Improve engine peformance on ancestry traversal #1174

Twisol · 2023-10-02T21:04:29Z

Tickets addressed: N/A
Review: By commit
Merge strategy: Merge (no squash)

Description

This PR attempts to address the needs of #1062 by improving the efficiency of existing capabilities rather than introducing a new capability. In particular, the "spawn-based trampolining" approach to reducing the replay overhead of long-lived replaying tasks was not viable because it produced an ever-growing ancestry lineage that blew up memory usage (and would have blown up results computation time if the simulation got that far). This PR enables the engine to prune any ancestry information that is neither relevant to (1) computing task span information nor (2) determining when a parent task should resume after a called child task completes.

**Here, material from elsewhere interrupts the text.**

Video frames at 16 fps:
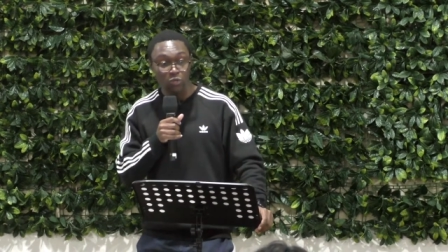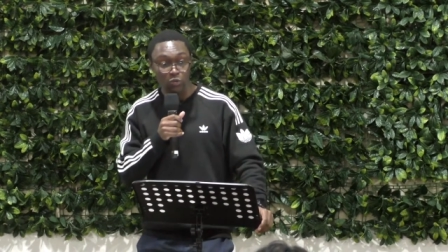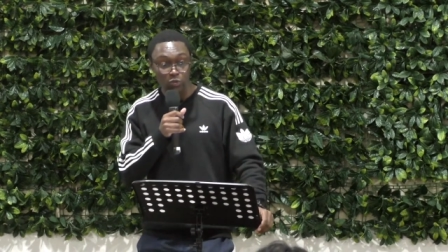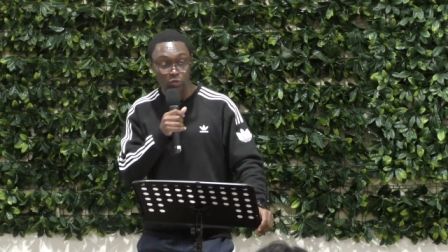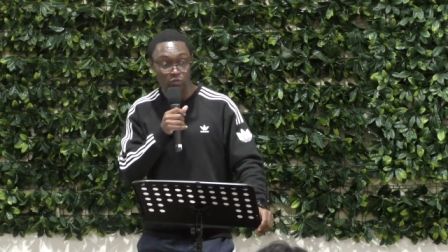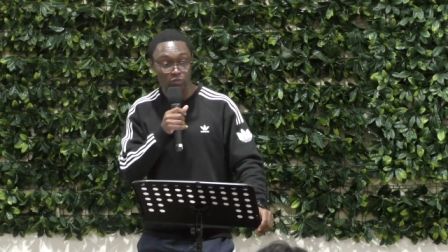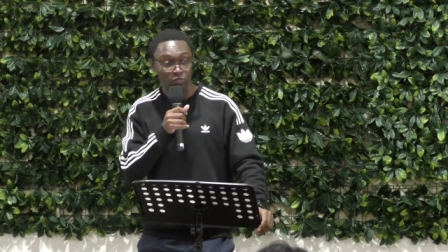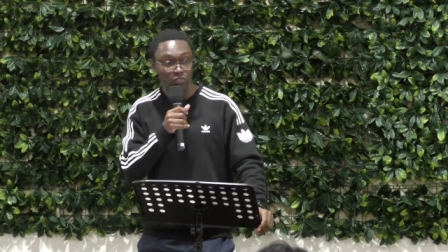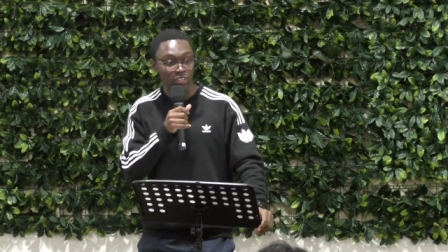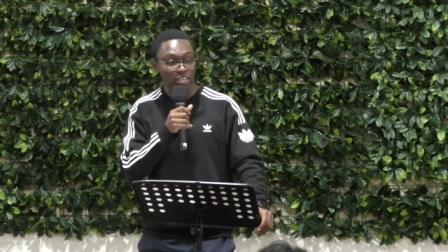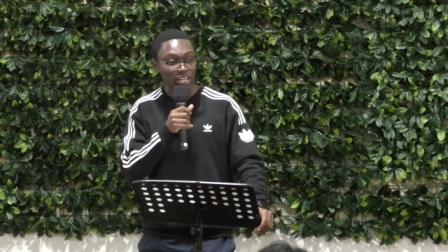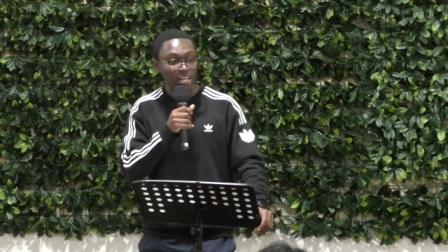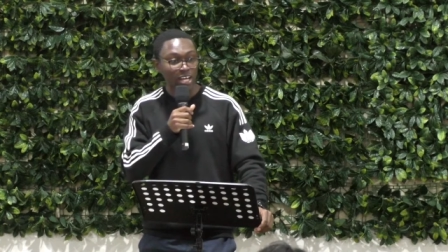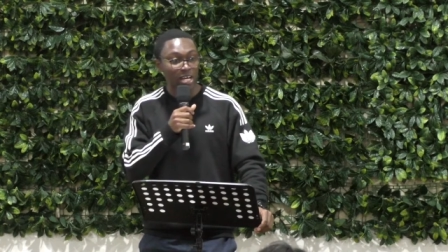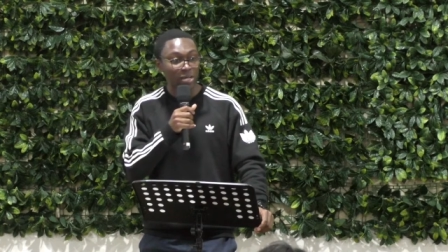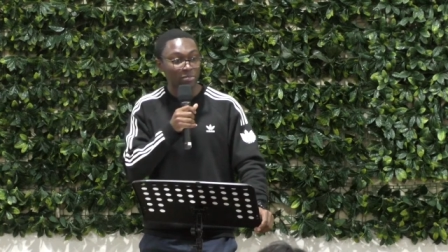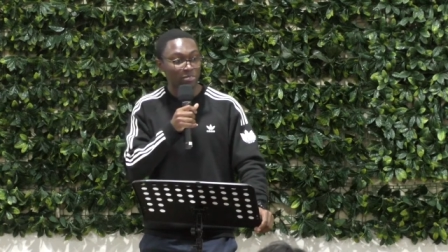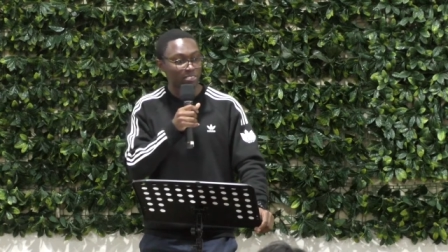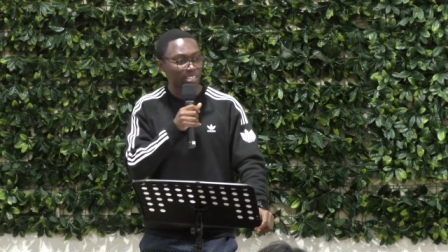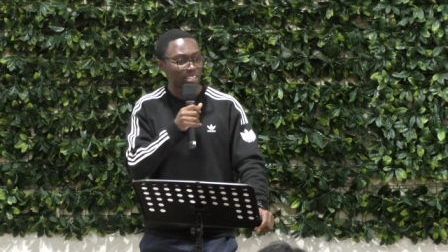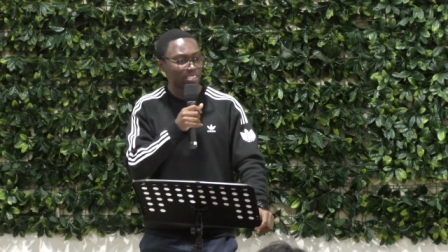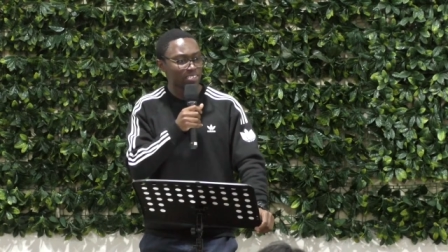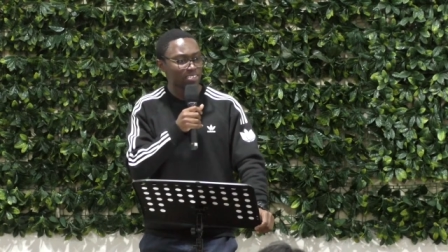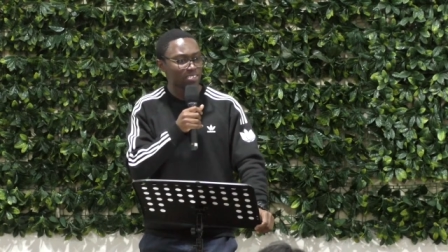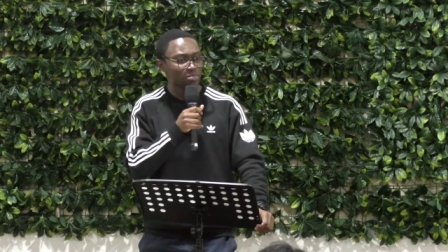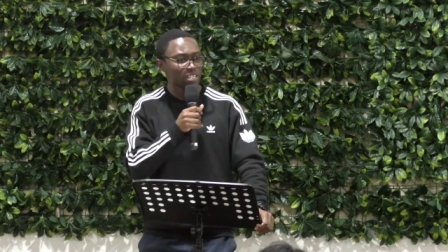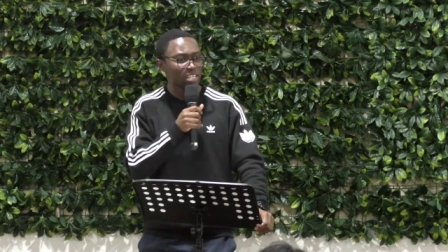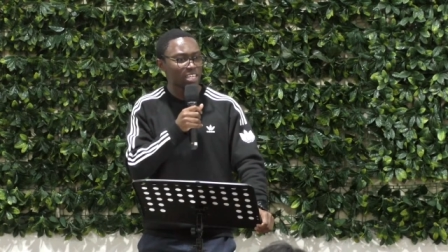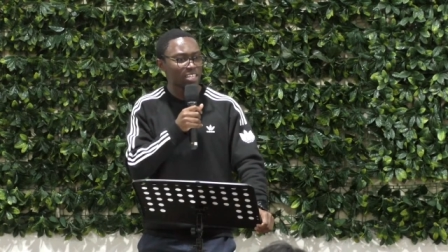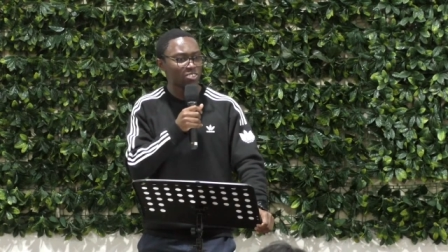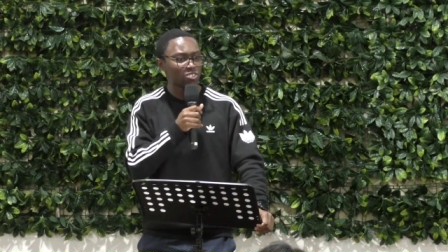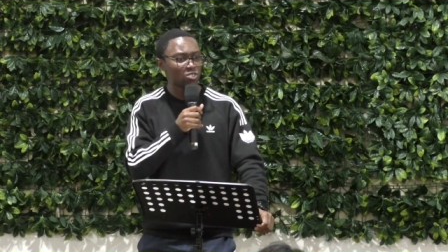who've um, seen some
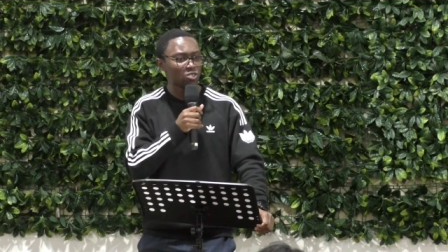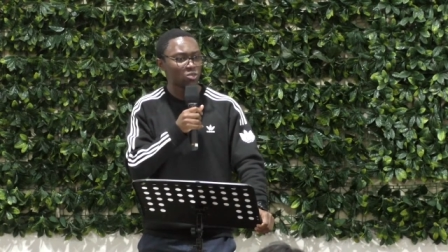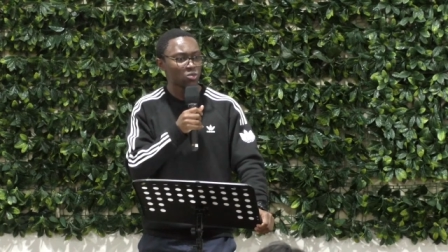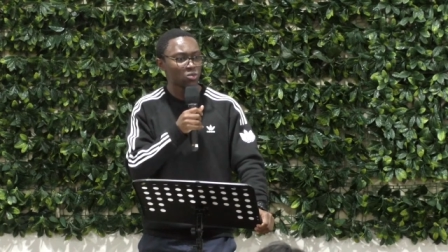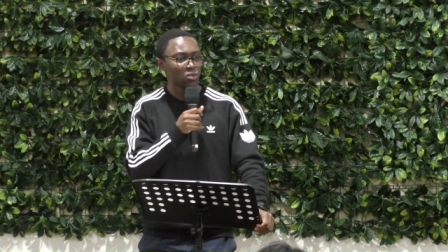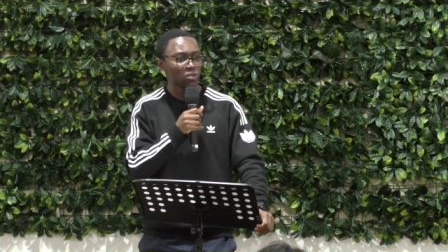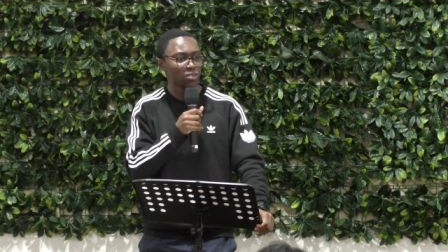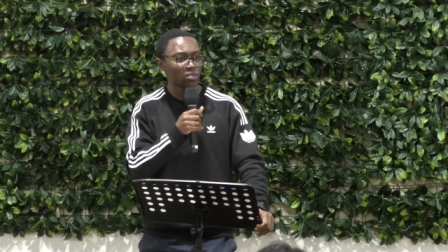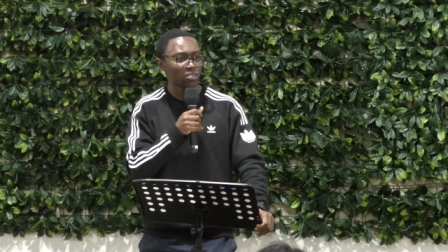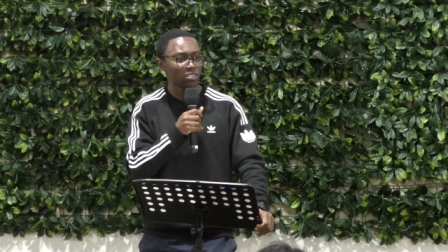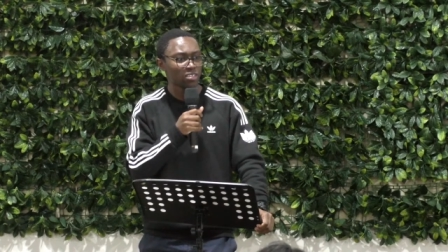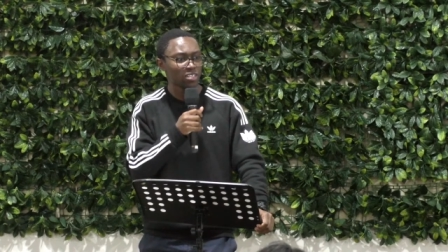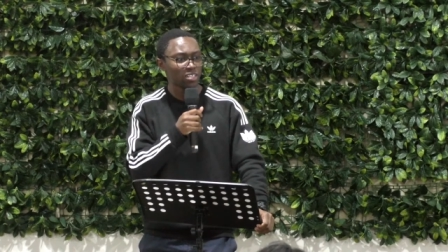kids who are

In the course of making this change, the span (duration) information for each task has been factored out into its own concept; moreover, child tasks will by default contribute to their parent's span rather than constructing a new span. This makes tasks anonymous and purely internal by default. Instead, a task can now enter a new nested "scope of work", which is associated with a new span. The activity mappers generated by the Merlin framework now automatically enter and exit from these scopes, ensuring that every activity gets its own span, since the intended semantics of activities is that their scopes of work are meaningfully distinguished from any activities they were delegated from.

Verification

This PR has not yet been verified. I would like to at least run a reasonably-complex plan (on a reasonably-complex model) against both this branch and develop to smoke out any differences. Other ideas for verification would be welcome -- the engine is not especially friendly to unit testing at this time...

Documentation

Other than documenting new capabilities, no existing capabilities have changed, so long as models built prior to this change are recompiled for the new version of the framework. (The responsibility for entering new spans has effectively shifted from the engine to the framework.)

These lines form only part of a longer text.